## [Exercise aim]
Leaving the pictures aside, repeat each line below exactly.

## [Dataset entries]

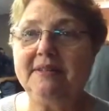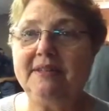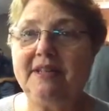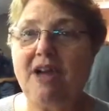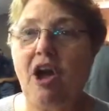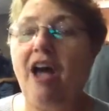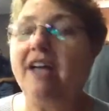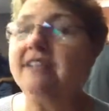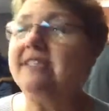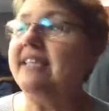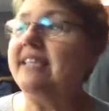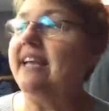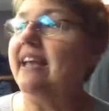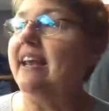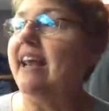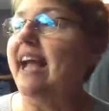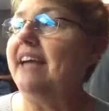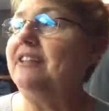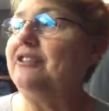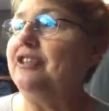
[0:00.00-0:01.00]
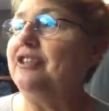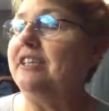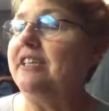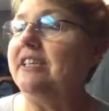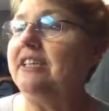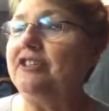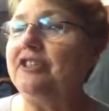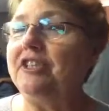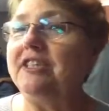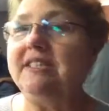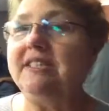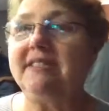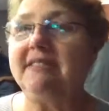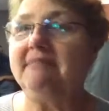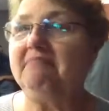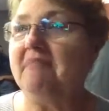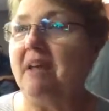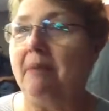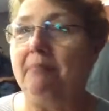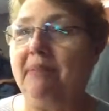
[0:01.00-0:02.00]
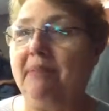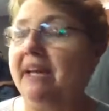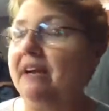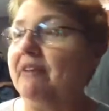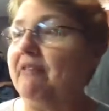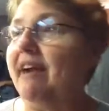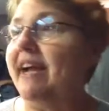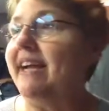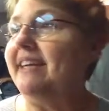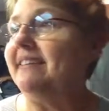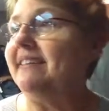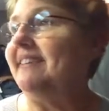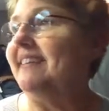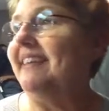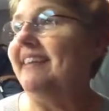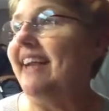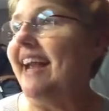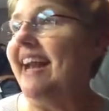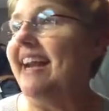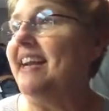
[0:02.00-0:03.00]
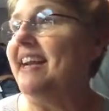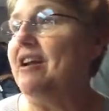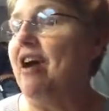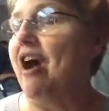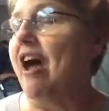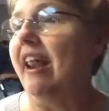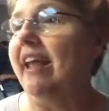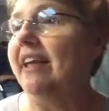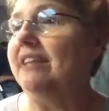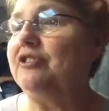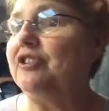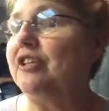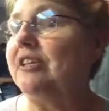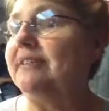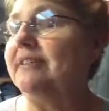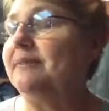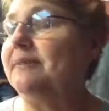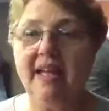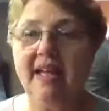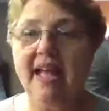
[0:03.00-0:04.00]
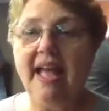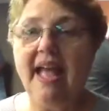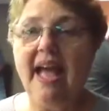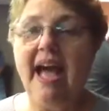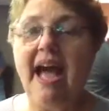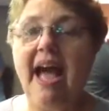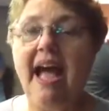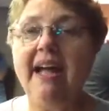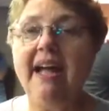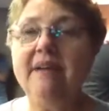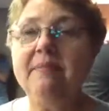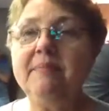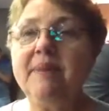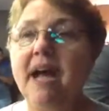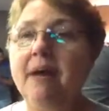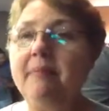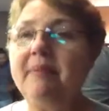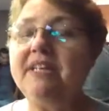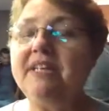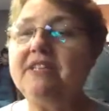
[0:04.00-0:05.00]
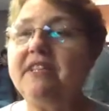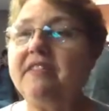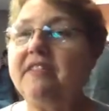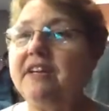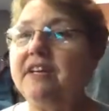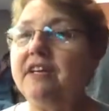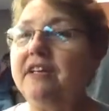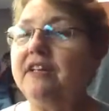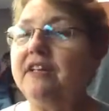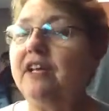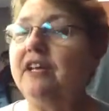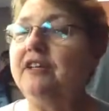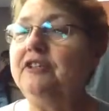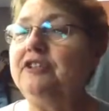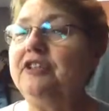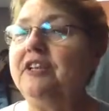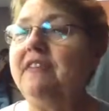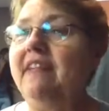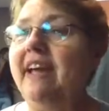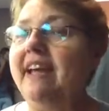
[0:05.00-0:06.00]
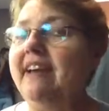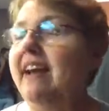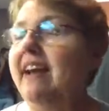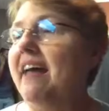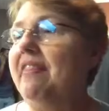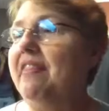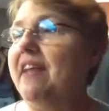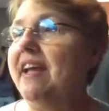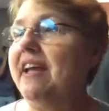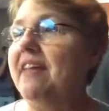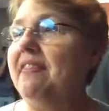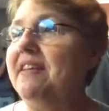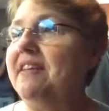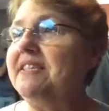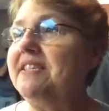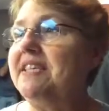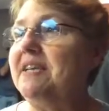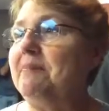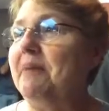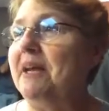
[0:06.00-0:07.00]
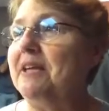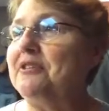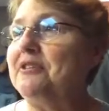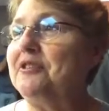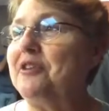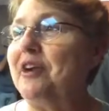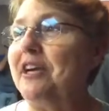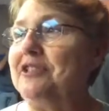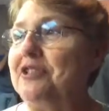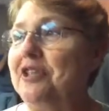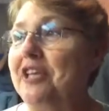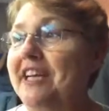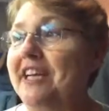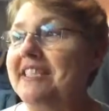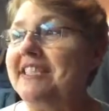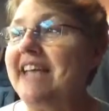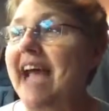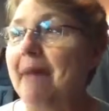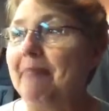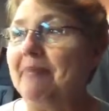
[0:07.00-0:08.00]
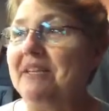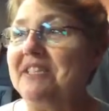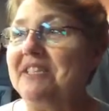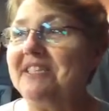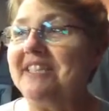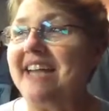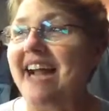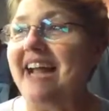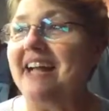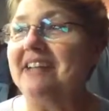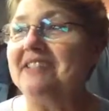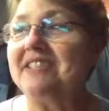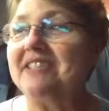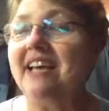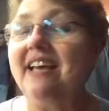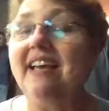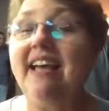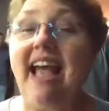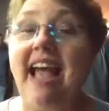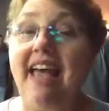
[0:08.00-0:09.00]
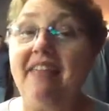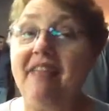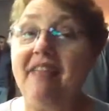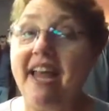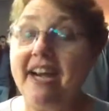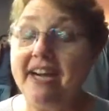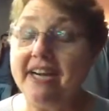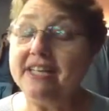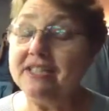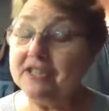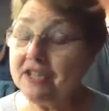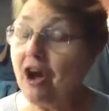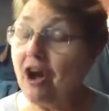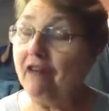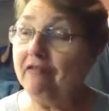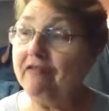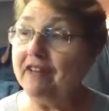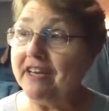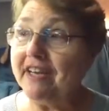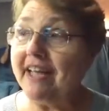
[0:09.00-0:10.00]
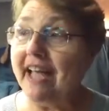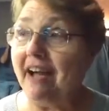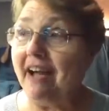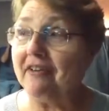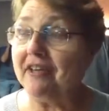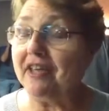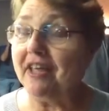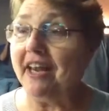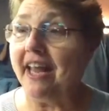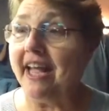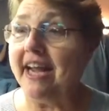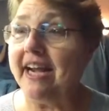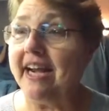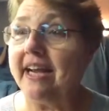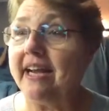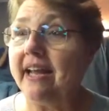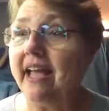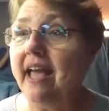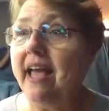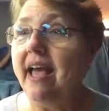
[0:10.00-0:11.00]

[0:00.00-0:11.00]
caused the election to just obliterate any knowledge. I am coming to the conclusion that nothing in this administration is happenstance and that it is often calculated.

## [Your solution]
[0:00.00-0:01.00]
[0:01.00-0:02.00]
[0:02.00-0:03.00]
[0:03.00-0:04.00]
[0:04.00-0:05.00]
[0:05.00-0:06.00]
[0:06.00-0:07.00]
[0:07.00-0:08.00]
[0:08.00-0:09.00]
[0:09.00-0:10.00]
[0:10.00-0:11.00]

[0:00.00-0:11.00]
caused the election to just obliterate any knowledge. I am coming to the conclusion that nothing in this administration is happenstance and that it is often calculated.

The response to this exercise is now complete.